The experience of growing up on Paros, an island in the Aegean Sea in Greece, and Dimitra Skandali’s journey since then to build a community across the oceans, is central to her work. Carrying her island with her everywhere and it shapes the way she sees the world. Creating installations inspired by their exhibition spaces weaving together found elements from those locales to create ethereal forms; reminders of the sea, with its openness and possibilities, as well as its fragile and unstable limitations. The process of familiarizing herself with these new places through the search for materials helps to weave together points of connection in an ever-expanding web, even if only temporarily.

Self-taught or art school?

Art school.

If you could own one work of art what would it be?

Anything from Gego (Gertrude Goldschmidt) would make me extremely happy, sculptural or drawing.

How would you describe your style?

Conceptual/Post Arte Povera.

 
Is narrative important within your work?

Not really; materials and the process themselves create the narrative. My intention is to create an experience, so I aim to activate the senses, to convey emotions and at the same time trigger the brain. I see my pieces as an opportunity to re-appreciate nature, and every-day, non-significant, discarded materials, natural or man-made. I wish to create a whole world out of (almost)nothing using symbolism, rising awareness that reflects contemporary issues on interdependency, interconnectedness, respect and acceptance of the different, issues of diaspora and cultural heritage, as well as love and peaceful coexistence with nature and with each other.

Who are your favourite artists and why?

Gego (Gertrude Goldschmidt) and Louise Bourgeois: they both started their careers as artists late in their lives and they left works that touch the soul. Pioneers who added a female perspective in a much-needed man-dominated art world. A constant inspiration for the human species as they kept creating until they died.

Marisa Merz: being the wife of a major figure in his time (Mario Merz), I believe she never expected the recognition she had in her 90ies. Her retrospective at the Hammer Museum made my soul smile. In the 60’s she was the only female protagonist associated with Arte povera, the only one who brought the female perspective into the movement.

Eleni Boukoura-Altamoura: the first Greek woman who studied art in the mid 19th century pretending to be a man as it was not accepted for the women to enter the universities. An era where women wouldn’t even vote (the first efforts appeared close to that time), living on the island of Spetses, in a country that was just formed (Greece), and with a family with no education who supported her passion showing simple people’s greatness.

Tomas Saraceno and Olafur Eliason: both of them because of how much inspired they are by nature and science and how they engage the community.

What or who inspires your art?

Environmental and cultural issues. The island and the way I grew up. Its people. Tradition. Nature. The sea. The people I meet. The places I visit and their histories. The sites I work and their surroundings, light, sounds, people, passers-by. The way I live (being in a constant move, living and working in two disparate cultures).
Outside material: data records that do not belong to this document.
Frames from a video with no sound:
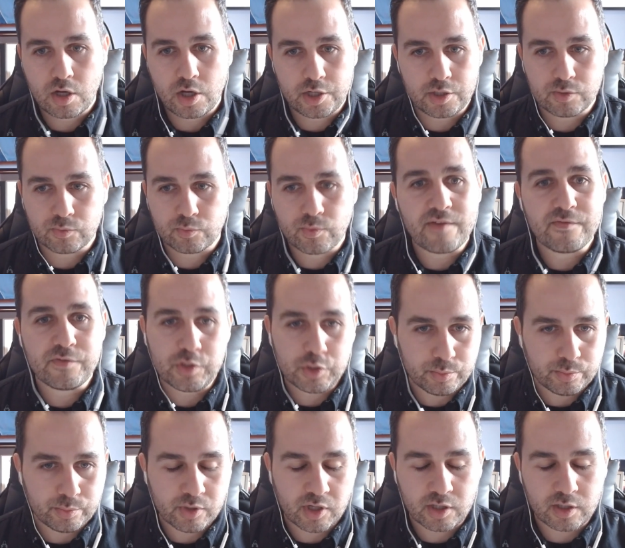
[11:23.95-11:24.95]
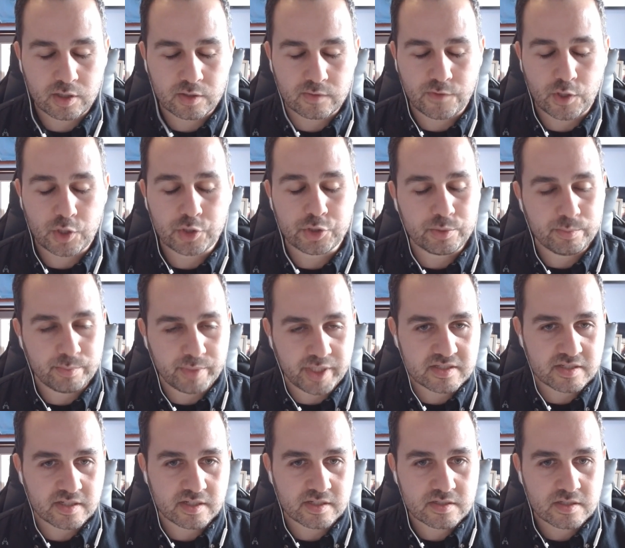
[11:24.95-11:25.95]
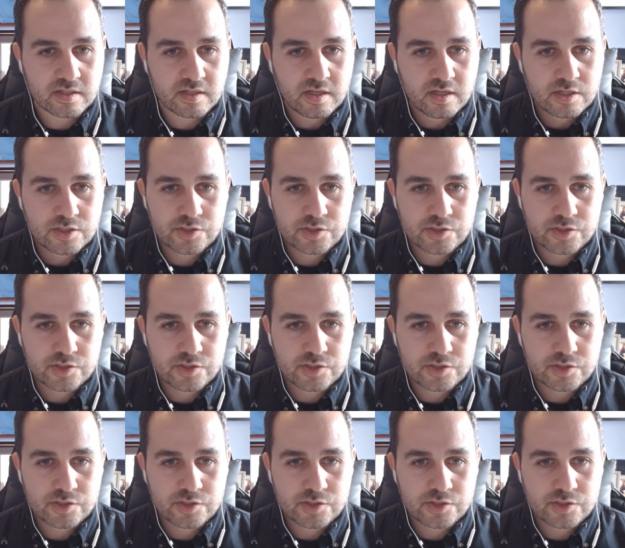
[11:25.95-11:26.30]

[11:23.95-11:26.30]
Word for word: on a revenue or volume basis.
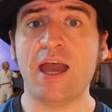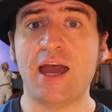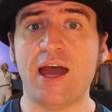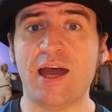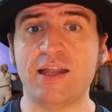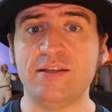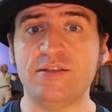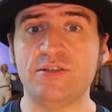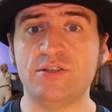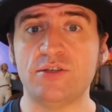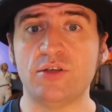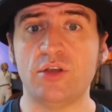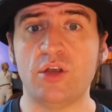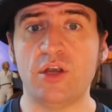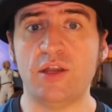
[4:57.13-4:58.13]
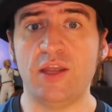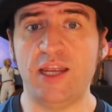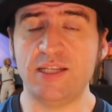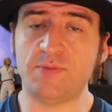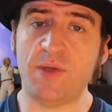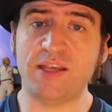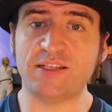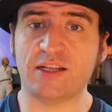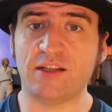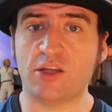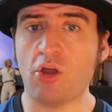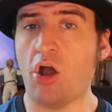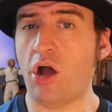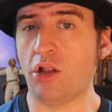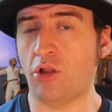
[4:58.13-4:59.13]
and it's basically
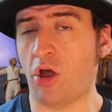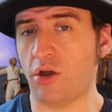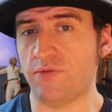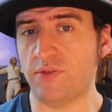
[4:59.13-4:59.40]
got a lot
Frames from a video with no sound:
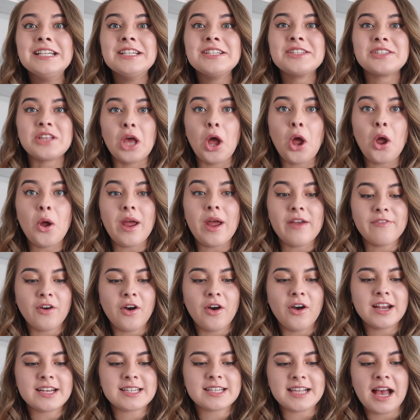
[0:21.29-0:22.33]
So if
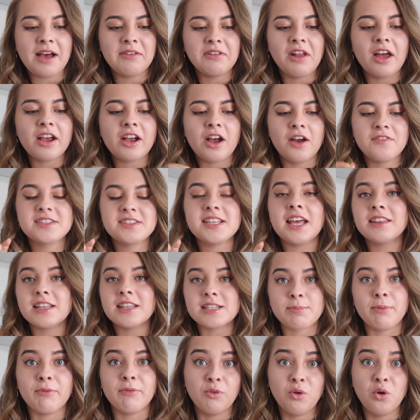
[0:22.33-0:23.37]
I sound like I've said
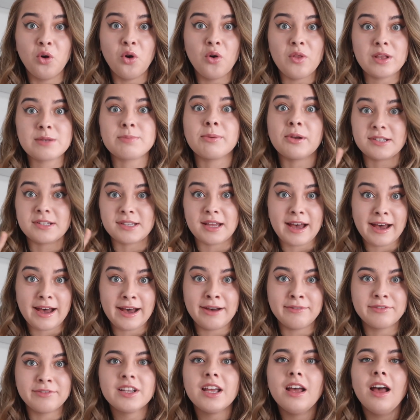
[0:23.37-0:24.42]
this before, that's because I
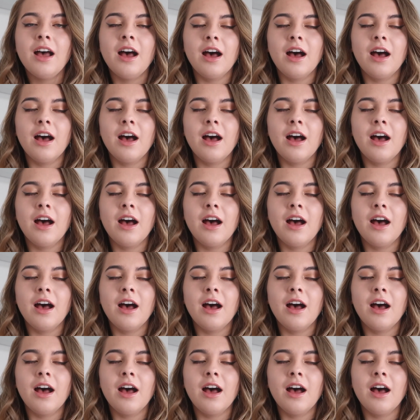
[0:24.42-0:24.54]
have.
Where’s your studio and what’s it like?

I make work everywhere: travelling by boats, planes, buses and trains; on the beach; in nature; on my bed; on a chair while waiting. No need to have a studio: I experiment with materials/ideas wherever I can and then, I create site-specific, site-responsive installations. Working from small to large scale.

Do you have any studio rituals?

It depends: sometimes I need to start with reading, poetry or art-related books, or writing down my thoughts. Sometimes doing a repetitive action like knotting the seagrasses. And then continue with other repetitive actions like weaving, embroidering or crocheting the strands of seagrasses that I have made. When in nature, by the sea or elsewhere, I draw or take long walks and appreciate every step, collecting materials I find inspiring. Seeing, listening and absorbing my surrounding is very much what I do. Movement and my body become the filter and the process through which the making happens. Materials decide where they want to go and I just follow. I work very intuitively. Of course, very often and because of my commitments to participate in exhibitions or commissions, I create bodies of work based on specific themes.

What are you working on currently?

On several projects:

During these weird times that we all experience, and being outside the United States, I have just finished with my petition for the extension of my O1 visa, although I don’t even know when I am able to return. While I currently live and work on Paros, my home island in Greece, and feel that I am far away from everything happening in the art world internationally, I try to stay connected using online recourses.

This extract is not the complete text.